Nevertheless, it was the green and blue of grass and sky that dominated the landscape.

The scarlet coupe cruising smoothly down the narrow country road stood out like an exotic parrot in an English wood. As the Methodist Chapel came into view on the right, the blonde woman behind the wheel touched the brakes softly. The car slowed gradually and she changed down a gear when she caught sight of a road sign she didn’t recall. Pointing to a narrow turning on the left, it read, ‘Scardale’. At last, she thought. The unfamiliar road sign was a timely reminder that the world had changed, she realized. Nowadays people who didn’t know where they were going had to be able to find Scardale. If she succeeded as well as she hoped, there would be plenty of others who would be seeking that guidance. With a shiver of excitement, she swung the car round the bend.

Even though she vaguely recalled the sudden dips and rises of the twisting road, she kept her speed down. The high limestone walls had kept the weak February sunshine off the single-track road and it was still heavily rimed with frost, save where previous traffic had exposed the black tarmac. It wouldn’t be an auspicious start to the project if she skidded and damaged her paintwork, she reminded herself.

It came as no shock to Catherine Heathcote when the dry-stone walls suddenly gave way to towering cliffs of streaked grey limestone. What was a surprise was that there was no longer a gate across the road, separating public from private. Now, the only indications that once Scardale had deliberately cut itself off were the stone gateposts and the cattle grid that her wide-profile tyres bumped softly over.

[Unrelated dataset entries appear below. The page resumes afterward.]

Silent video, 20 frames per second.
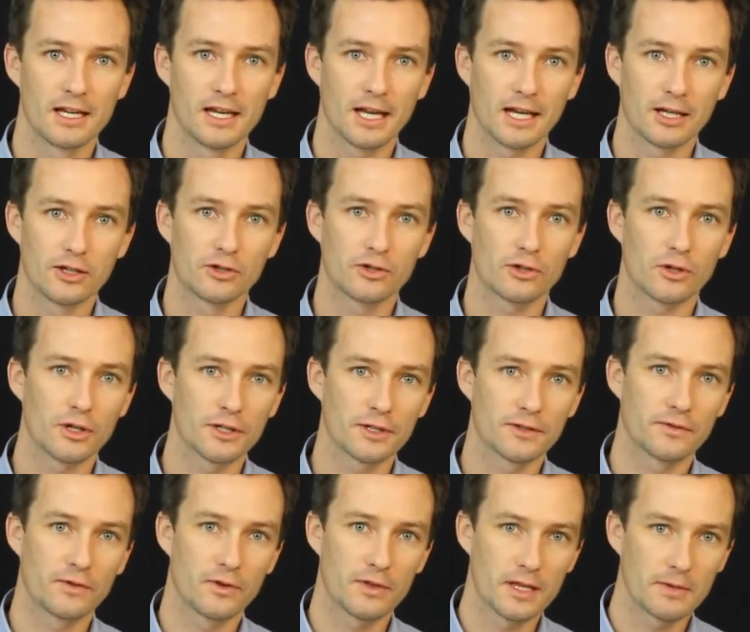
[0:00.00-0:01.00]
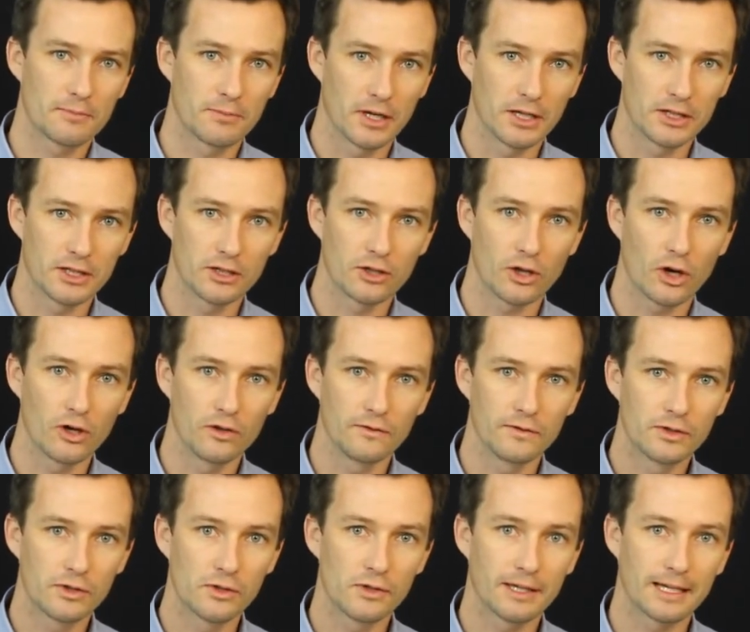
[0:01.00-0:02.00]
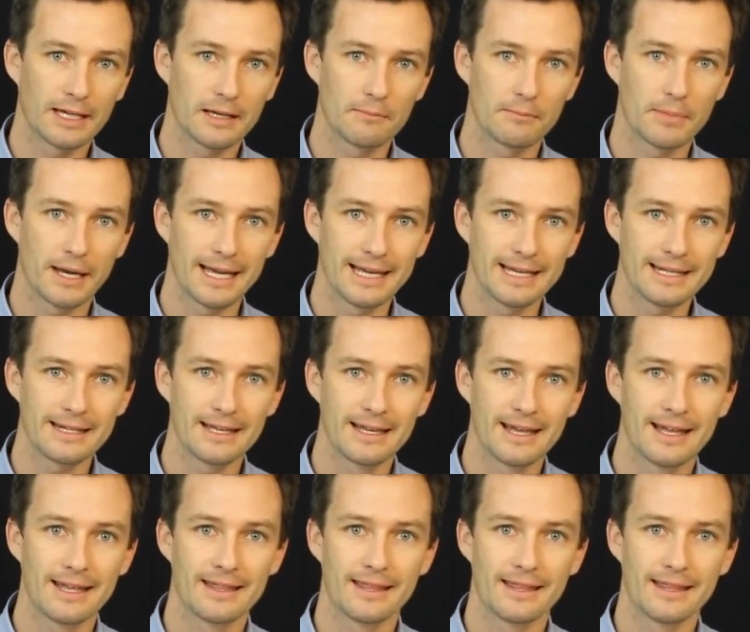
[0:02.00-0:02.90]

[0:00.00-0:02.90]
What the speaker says: and transfer that budget over to the campaign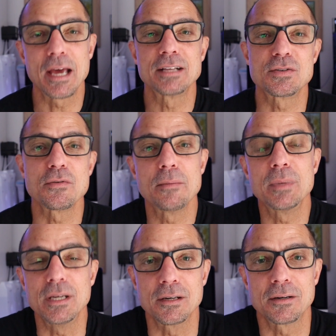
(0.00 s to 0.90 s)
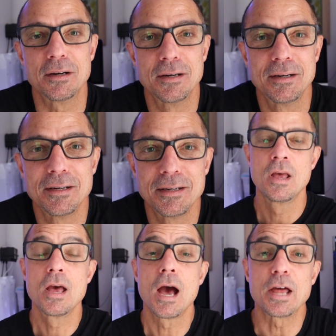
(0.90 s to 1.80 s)
answer them here.
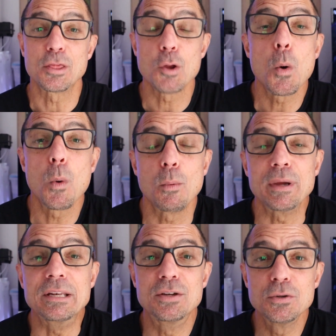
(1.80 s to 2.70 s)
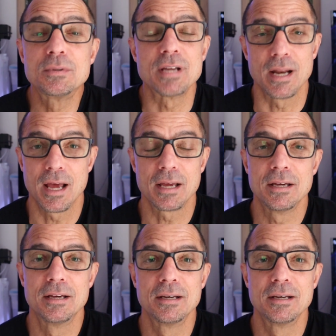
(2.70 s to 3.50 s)
I thought what we do today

Nothing in the landscape had changed significantly, she realized. Shield Tor and Scardale Crag still loomed above the dale. Sheep still safely grazed, although the dictates of fashion had imposed a flock of Jacob’s sheep among the more familiar hardy moorland ewes. The scatterings of woodland were more mature, it was true, but they’d been well maintained, with new saplings replacing the trees that had been cropped or felled by the harsh weather. But it still felt like leaving the world behind and entering a parallel universe, Catherine thought. For all the change in the view, she could have been a child again, peering from the back seat over the adults’ shoulders as they drove down into this remote world to find the mysterious source of the seeping Scarlaston on a summer Sunday afternoon. Only when she drew up on the edge of the village green was real change apparent. In the years since Hawkin’s execution, a new prosperity had come to Scardale. She reminded herself of what she’d learned when she’d first written about Alison Carter’s murder a dozen years before in a news feature commissioned because a new ‘no body’ case had hit the headlines. Catherine’s research in the local paper archives and among her mother’s bridge-playing cronies had revealed that when Ruth Hawkin had inherited the dale and the village from her husband, she had decided to move away from the memories. She had sold the manor house and set up a trust to administer the land and the farms. Tenants had been given the opportunity to buy their homes, and over the intervening years some had been sold to outsiders. Ruth Hawkin had also proved impossible to track down, and had refused all Catherine’s attempts to secure an interview via the solicitor who acted for the trust.